Сделка, понятно, была совершена тайно и торопливо.
Ни Рабинович, ощутивший неожиданный прилив храбрости, ни Глоберман, жадность которого обычно превозмогала все прочие гнездившиеся в нем чувства, на сей раз не торговались совсем. Глоберман, всегда пунктуально пересчитывавший плату на глазах у хозяина, теперь без всякого счета сунул в руку Рабиновича скомканную пачку денег и тотчас поспешил удалиться со своей добычей. Он привязал к рогам Рахели свою веревку и на всякий случай помахал палкой перед ее носом, потому что опасался, что эта мужеподобная, сильная и непредсказуемая корова бросится на него, как только он потянет ее за собой.
— У быка, у того на морде написано, что он собирается сделать, но у такого тумтума, как эта, никогда ничего не поймешь, — объяснил он Моше.
Однако в отсутствие Юдит корову словно покинули все ее силы. Рахель покорно прошла за Глоберманом три шага, будто смирившись со своим приговором, но потом вдруг замычала стонущим голосом и совсем по-человечески села на зад, широко растопырив ноги, словно бы из сильного парня разом превратилась в уставшую до смерти старуху.
Рабинович и Глоберман были достаточно опытны, чтобы понять, что заупрямившаяся корова может задержать их на часы, а между тем их обоих страшило скорое возвращение Юдит и неизбежный взрыв ее ярости.
— Ты должен мне помочь, Рабинович! — озабоченно сказал Глоберман.
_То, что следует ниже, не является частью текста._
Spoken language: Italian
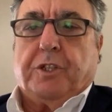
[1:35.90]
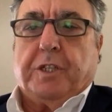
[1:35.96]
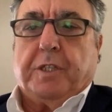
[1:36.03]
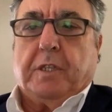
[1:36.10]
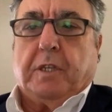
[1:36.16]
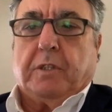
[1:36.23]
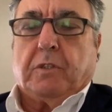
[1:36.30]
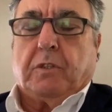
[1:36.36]
eh,
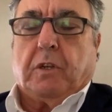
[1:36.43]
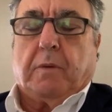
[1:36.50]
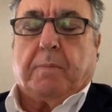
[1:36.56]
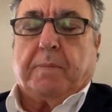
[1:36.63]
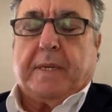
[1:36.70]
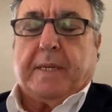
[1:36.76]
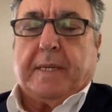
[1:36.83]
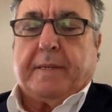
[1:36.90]
di
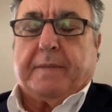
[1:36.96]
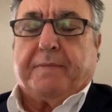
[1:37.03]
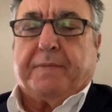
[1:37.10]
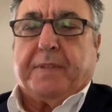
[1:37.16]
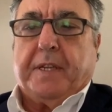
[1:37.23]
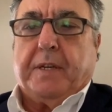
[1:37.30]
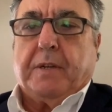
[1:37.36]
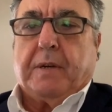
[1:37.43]
ottobre
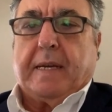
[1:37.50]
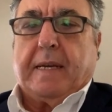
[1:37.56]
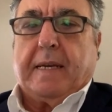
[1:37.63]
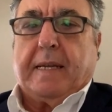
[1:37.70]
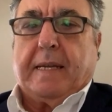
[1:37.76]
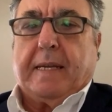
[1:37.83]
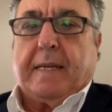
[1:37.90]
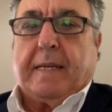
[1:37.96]
fino
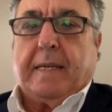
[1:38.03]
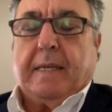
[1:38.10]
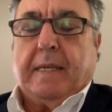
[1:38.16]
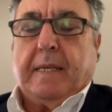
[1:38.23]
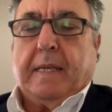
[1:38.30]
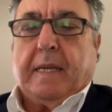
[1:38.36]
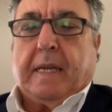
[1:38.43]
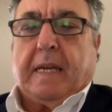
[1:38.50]
al,
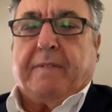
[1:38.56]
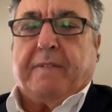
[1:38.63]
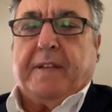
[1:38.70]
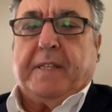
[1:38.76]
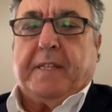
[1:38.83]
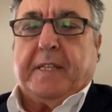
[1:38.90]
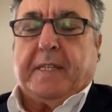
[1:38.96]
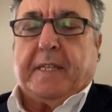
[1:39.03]
al
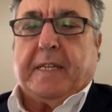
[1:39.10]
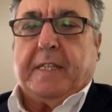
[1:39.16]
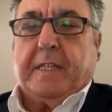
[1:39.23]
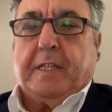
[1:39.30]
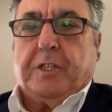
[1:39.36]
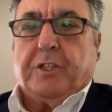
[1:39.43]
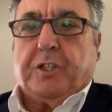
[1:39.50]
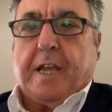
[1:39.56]
23
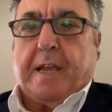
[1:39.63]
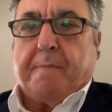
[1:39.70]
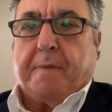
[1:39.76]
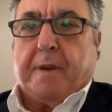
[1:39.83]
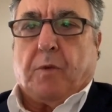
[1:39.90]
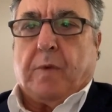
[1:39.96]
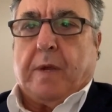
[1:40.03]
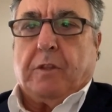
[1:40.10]
di
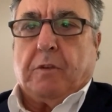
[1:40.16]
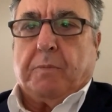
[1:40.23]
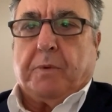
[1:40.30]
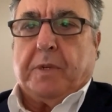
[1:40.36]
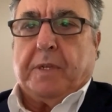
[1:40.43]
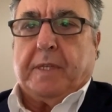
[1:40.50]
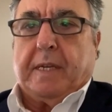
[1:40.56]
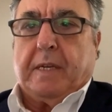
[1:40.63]
dicembre, quando
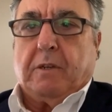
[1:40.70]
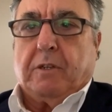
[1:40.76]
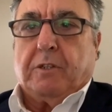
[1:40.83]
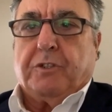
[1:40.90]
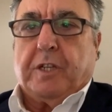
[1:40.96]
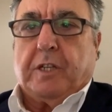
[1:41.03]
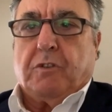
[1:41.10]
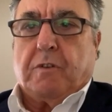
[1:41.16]
poi
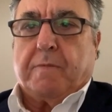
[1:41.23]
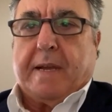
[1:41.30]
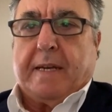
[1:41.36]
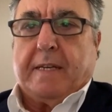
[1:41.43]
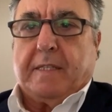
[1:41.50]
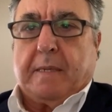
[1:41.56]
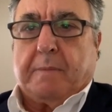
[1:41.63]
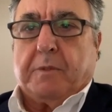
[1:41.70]
dall'oggi al
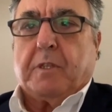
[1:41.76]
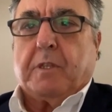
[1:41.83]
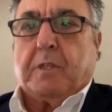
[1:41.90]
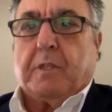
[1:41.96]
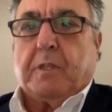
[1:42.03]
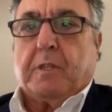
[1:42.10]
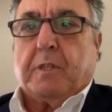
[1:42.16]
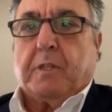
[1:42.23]
domani siamo
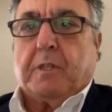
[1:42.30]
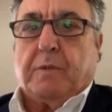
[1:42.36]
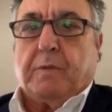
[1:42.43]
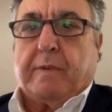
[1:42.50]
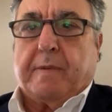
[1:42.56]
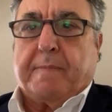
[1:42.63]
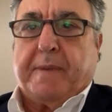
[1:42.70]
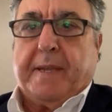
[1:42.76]
stati chiusi
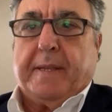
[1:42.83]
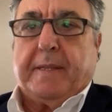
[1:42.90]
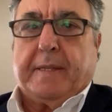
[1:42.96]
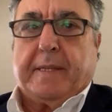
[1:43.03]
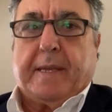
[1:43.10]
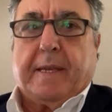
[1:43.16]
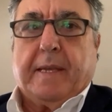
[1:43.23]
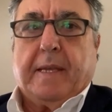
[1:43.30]

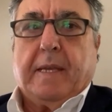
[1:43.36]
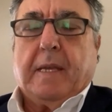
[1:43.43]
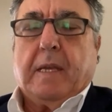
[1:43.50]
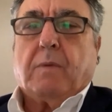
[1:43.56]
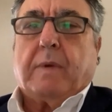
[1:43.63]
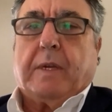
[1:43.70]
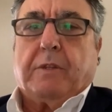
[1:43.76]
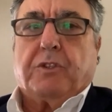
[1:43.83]
nuovamente,
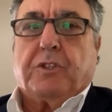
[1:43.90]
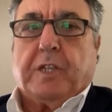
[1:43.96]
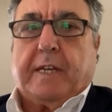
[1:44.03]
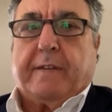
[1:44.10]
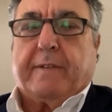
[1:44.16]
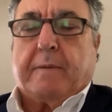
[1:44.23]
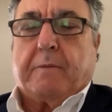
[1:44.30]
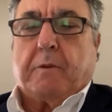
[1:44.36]
quando ci
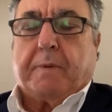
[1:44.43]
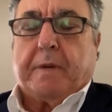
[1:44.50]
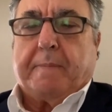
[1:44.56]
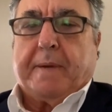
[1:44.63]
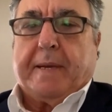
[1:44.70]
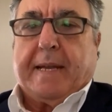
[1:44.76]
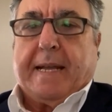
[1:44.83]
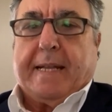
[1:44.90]
eravamo
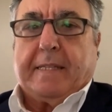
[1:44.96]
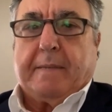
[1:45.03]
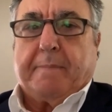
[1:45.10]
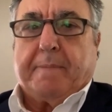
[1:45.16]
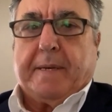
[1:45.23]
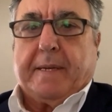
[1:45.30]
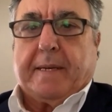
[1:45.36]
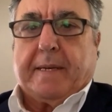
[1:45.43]
preparati
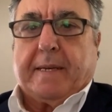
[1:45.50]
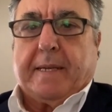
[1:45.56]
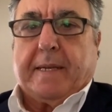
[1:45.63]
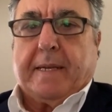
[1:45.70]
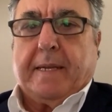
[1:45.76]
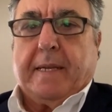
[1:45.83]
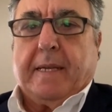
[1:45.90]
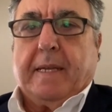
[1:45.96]
per
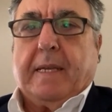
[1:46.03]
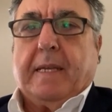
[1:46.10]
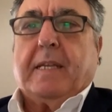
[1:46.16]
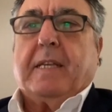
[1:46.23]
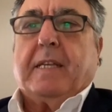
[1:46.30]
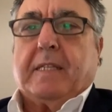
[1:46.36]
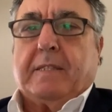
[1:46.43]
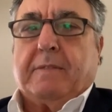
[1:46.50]
eh,
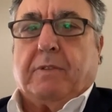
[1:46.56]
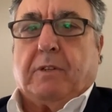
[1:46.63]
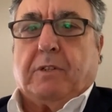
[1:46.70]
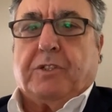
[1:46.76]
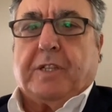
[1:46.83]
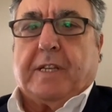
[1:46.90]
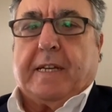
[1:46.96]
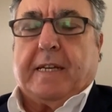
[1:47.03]
eh,
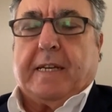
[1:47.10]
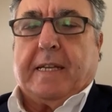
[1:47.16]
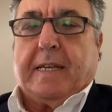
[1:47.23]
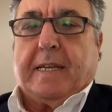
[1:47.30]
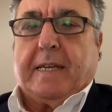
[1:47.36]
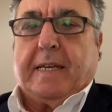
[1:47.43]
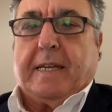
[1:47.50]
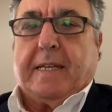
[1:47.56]
svolgere
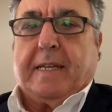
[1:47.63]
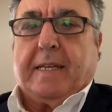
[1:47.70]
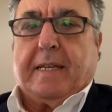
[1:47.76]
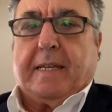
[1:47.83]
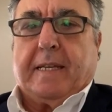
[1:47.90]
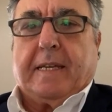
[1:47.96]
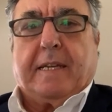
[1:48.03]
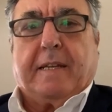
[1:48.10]
le,
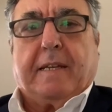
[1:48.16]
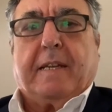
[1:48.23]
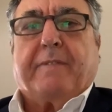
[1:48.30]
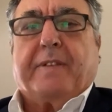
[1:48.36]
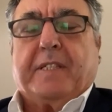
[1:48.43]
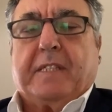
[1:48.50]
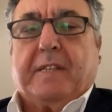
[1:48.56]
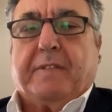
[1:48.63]
le,
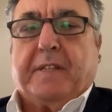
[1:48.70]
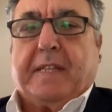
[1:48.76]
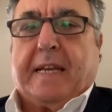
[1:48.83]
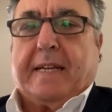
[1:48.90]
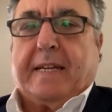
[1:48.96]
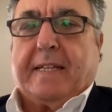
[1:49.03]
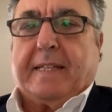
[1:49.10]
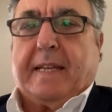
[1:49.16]
le,
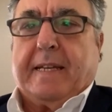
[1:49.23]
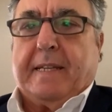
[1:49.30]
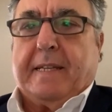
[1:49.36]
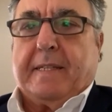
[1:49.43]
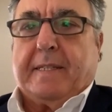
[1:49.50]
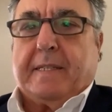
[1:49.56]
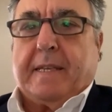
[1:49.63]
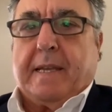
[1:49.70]
festività
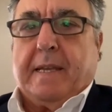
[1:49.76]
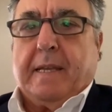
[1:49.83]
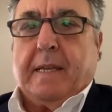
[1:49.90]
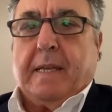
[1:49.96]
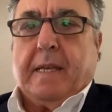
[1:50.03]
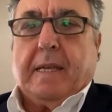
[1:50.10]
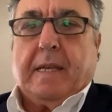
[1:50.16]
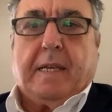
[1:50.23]
natalizie,
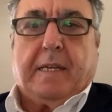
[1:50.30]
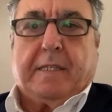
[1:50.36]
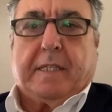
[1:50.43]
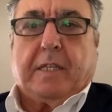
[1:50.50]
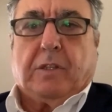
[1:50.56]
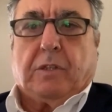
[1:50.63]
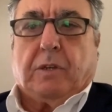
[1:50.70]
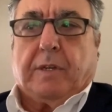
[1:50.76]
il
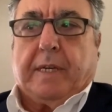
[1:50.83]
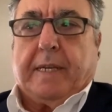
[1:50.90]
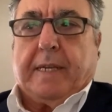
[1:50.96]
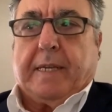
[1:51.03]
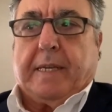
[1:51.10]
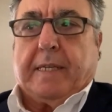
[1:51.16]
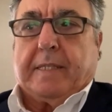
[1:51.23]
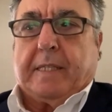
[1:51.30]

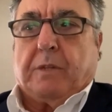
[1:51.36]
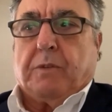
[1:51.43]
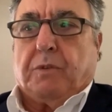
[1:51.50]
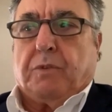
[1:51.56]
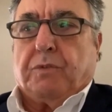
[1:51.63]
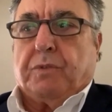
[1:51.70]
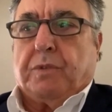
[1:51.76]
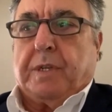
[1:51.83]
settore è stato
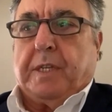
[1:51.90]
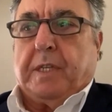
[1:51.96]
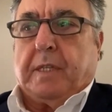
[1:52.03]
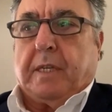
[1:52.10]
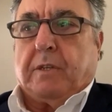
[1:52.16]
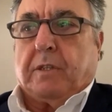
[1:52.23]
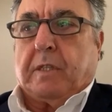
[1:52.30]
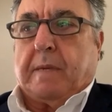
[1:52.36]
chiuso
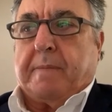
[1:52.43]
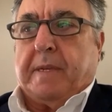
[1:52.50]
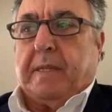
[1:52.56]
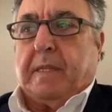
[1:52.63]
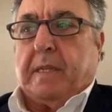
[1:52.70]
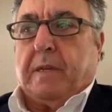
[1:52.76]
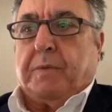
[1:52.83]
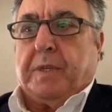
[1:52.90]

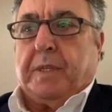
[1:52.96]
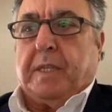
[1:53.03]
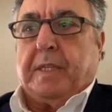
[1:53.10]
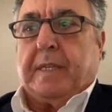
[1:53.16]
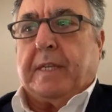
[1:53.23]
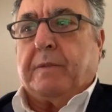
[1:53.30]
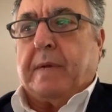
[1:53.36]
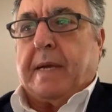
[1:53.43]
ininterrottamente quindi
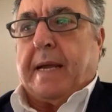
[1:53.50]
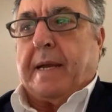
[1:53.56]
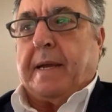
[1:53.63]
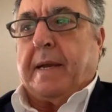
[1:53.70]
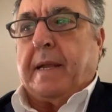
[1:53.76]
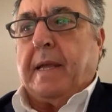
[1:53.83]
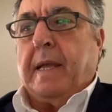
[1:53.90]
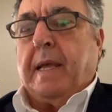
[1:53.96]
da due
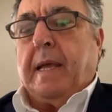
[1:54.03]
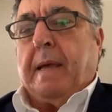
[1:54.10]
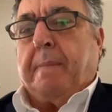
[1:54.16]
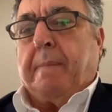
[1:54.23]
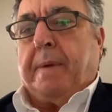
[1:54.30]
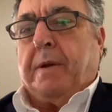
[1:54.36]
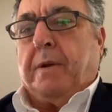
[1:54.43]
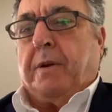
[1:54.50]
anni.
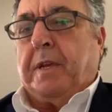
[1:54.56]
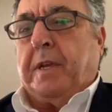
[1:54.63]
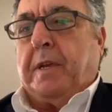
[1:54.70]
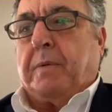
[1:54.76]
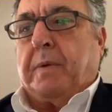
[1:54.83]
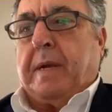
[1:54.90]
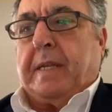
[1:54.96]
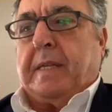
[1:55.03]
Per noi
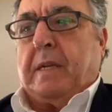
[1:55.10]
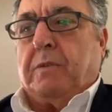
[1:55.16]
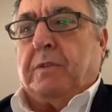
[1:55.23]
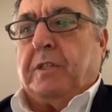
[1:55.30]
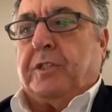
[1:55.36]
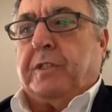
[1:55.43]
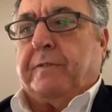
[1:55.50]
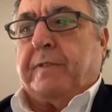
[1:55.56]
quella
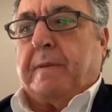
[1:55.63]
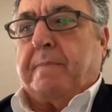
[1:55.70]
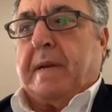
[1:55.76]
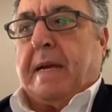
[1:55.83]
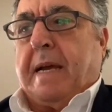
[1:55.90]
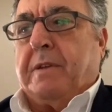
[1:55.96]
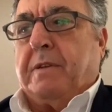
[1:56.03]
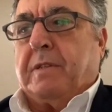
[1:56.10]
dell'11
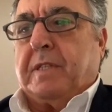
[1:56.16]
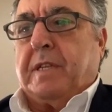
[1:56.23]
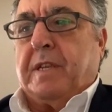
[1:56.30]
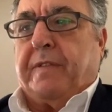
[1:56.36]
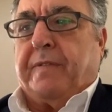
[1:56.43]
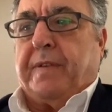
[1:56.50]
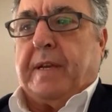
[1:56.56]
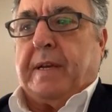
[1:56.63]
febbraio
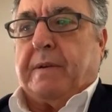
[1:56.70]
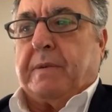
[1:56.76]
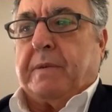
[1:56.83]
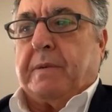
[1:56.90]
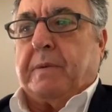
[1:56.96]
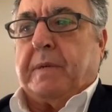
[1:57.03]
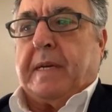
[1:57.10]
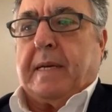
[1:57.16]
significa
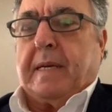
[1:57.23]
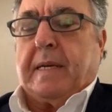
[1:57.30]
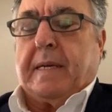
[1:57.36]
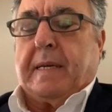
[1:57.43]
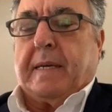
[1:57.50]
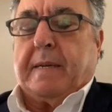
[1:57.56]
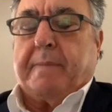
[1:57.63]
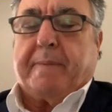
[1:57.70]

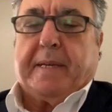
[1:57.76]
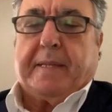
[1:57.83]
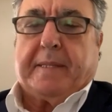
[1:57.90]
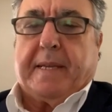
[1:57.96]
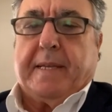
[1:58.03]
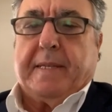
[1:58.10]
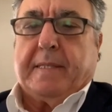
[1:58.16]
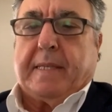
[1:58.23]
una
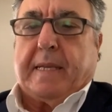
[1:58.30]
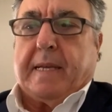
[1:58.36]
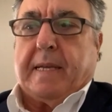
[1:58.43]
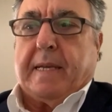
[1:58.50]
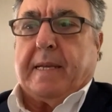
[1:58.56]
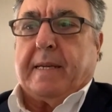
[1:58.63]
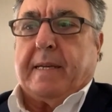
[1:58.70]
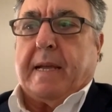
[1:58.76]
ripartenza
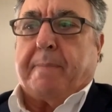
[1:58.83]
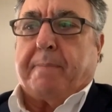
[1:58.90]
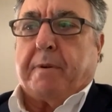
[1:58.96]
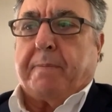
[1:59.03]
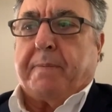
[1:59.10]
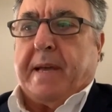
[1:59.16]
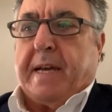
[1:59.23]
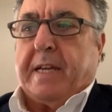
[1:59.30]
e
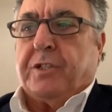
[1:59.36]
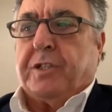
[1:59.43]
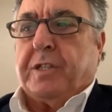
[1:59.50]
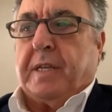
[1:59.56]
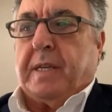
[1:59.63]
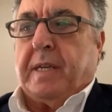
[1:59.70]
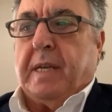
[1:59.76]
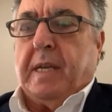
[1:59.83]

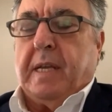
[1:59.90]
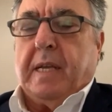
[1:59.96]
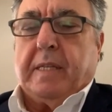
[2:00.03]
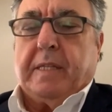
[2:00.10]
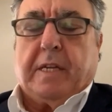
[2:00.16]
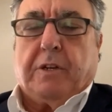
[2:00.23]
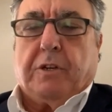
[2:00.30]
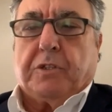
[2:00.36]
riappropriarci
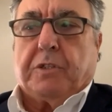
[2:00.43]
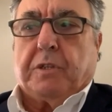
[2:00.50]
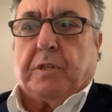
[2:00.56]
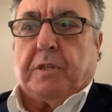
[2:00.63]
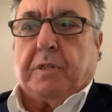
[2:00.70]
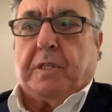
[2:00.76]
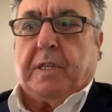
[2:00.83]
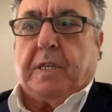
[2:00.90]
del
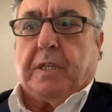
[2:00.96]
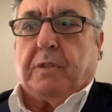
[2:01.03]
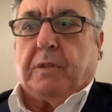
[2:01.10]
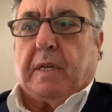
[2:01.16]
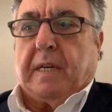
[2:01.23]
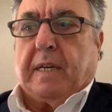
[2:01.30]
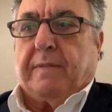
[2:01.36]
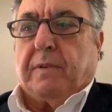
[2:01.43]
nostro
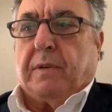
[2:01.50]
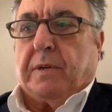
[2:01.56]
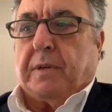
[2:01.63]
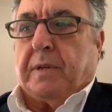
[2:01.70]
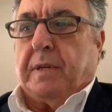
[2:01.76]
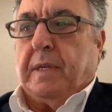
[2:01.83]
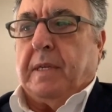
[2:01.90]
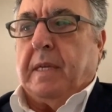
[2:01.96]
diritto al
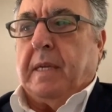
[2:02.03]
lavoro.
Обычно крестьяне помогали Сойхеру только при продаже телят. Когда же хозяин продавал дойную корову, он уходил в дом, чтобы не видеть, как ее забирают, а если еще корова была любимой, — то и далеко в сады, где долго оправдывался перед самим собой, деревьями и камнями, или же шел в центр деревни и жалко путался там у всех под ногами, дожидаясь, пока Сойхер уйдет со своей жертвой и ее мычание окончательно стихнет вдали.
Такое поведение ожидалось и было общепринятым, так что Глоберман и сам никогда не просил помощи у хозяев. Но теперь Моше торопливо подошел к Рахели сзади, намотал ее хвост на кулак и с силой крутнул. Неожиданность и боль заставили ее подпрыгнуть, она поднялась и послушно пошла за покупателем.
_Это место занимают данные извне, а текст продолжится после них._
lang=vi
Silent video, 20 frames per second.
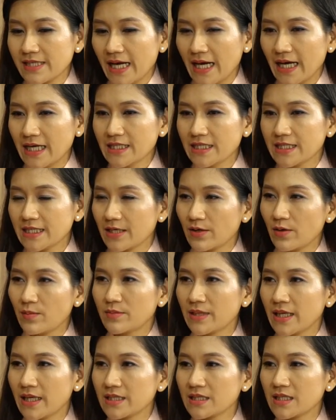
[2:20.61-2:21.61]
giả thì ngày
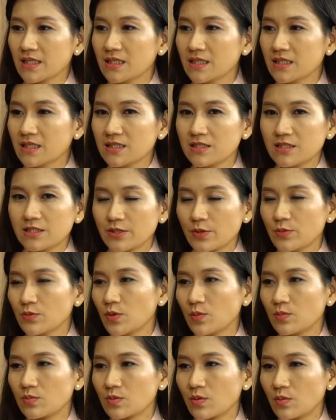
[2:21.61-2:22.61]
hôm nay cái người tiêu dùng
В сумерки Номи и Юдит вернулись из Хайфы. Когда они увидели опустевшее стойло Рахели, Номи закричала и заплакала, но Юдит сказала ей только:
— Иди в дом, Номинька — и больше не произнесла ни слова.
Она доила вместе с Моше в молчании, от которого у него пересыхало в горле и пальцы каменели так, что причиняли боль коровьим соскам. Потом ушла в свой угол и задернула за собой занавеску.
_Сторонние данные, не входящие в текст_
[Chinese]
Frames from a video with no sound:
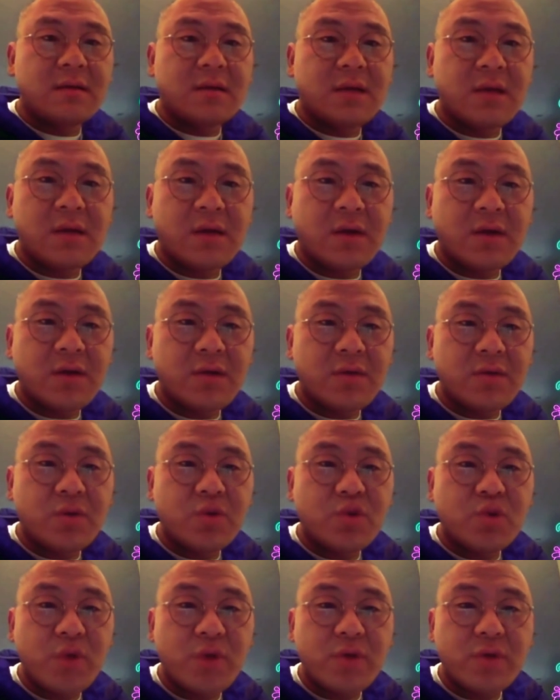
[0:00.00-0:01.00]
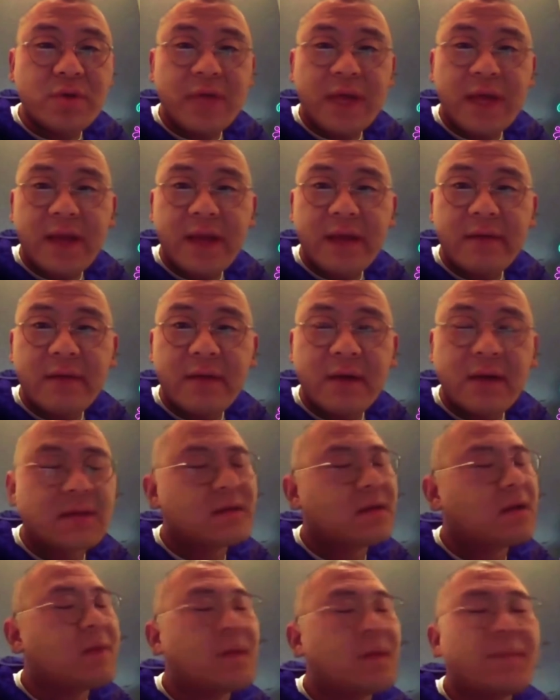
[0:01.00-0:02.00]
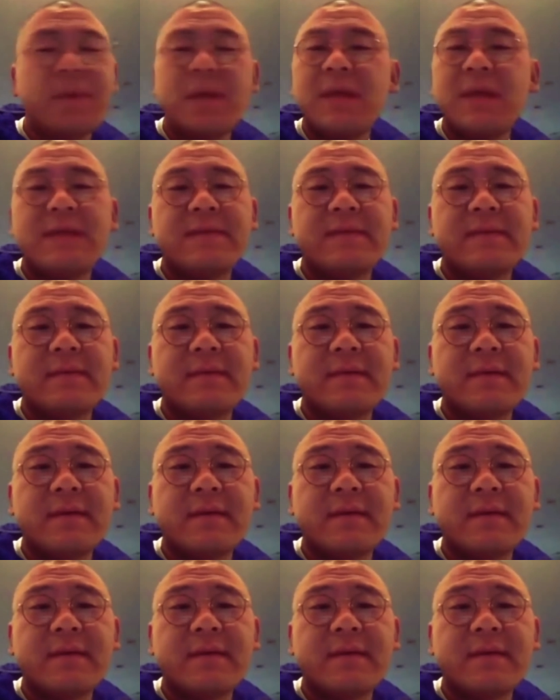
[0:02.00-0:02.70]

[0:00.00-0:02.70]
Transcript: 提早进入了退休年龄啊，特别没意思，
Моше, который приготовился было к упрекам и гневу и заранее запасся жалобами и оправданиями, побрел в дом, поужинать с детьми. Одед сидел с ним за столом, но Номи лежала в своей кровати — молча и с закрытыми глазами.
Одед сказал:
— Хорошо, что ты ее продал, отец. Она все равно никуда не годилась.
— Иди спать, Одед, — сказал Моше.
Сам он еще немного походил по дому, потом снова вышел и долго месил шагами грязь у северной стены коровника, а когда наконец вошел внутрь, обнаружил, что Юдит там нет. Тревога и облегчение наполнили его, но не смешались друг с другом, и поэтому томили его всемеро против обычного. Он вернулся в дом, лег на кровать и застыл в ожидании.
Снаружи завывал ветер. Резкий запах мокрых кипарисов стоял в воздухе. Эвкалипт размахивал могучими руками.
Дождь припустил, забарабанил по крыше, зашумел тоской в водостоках, перекрыл все другие звуки мира. Но Моше напряженно вслушивался, прикрыв глаза, пока не различил доносившееся по ветру далекое дыхание и глухие шаги, словно поступь тяжелых копыт по грязи. Звуки, казалось, становились все громче, но никак не могли приблизиться к дому. Несколько раз он вскакивал с кровати и выходил наружу и наконец натянул сапоги и в одной рубашке на голое тело побежал через поля в сторону эвкалиптовой рощи.
Грязь с чавканьем засасывала его ноги, сырой, холодный воздух обжигал легкие, но, добежав до первых эвкалиптов, запыхавшийся и уставший, он не осмелился войти в рощу. Тяжелыми шагами вернулся он в дом, разделся, снова лег на кровать и с силой сжал веки.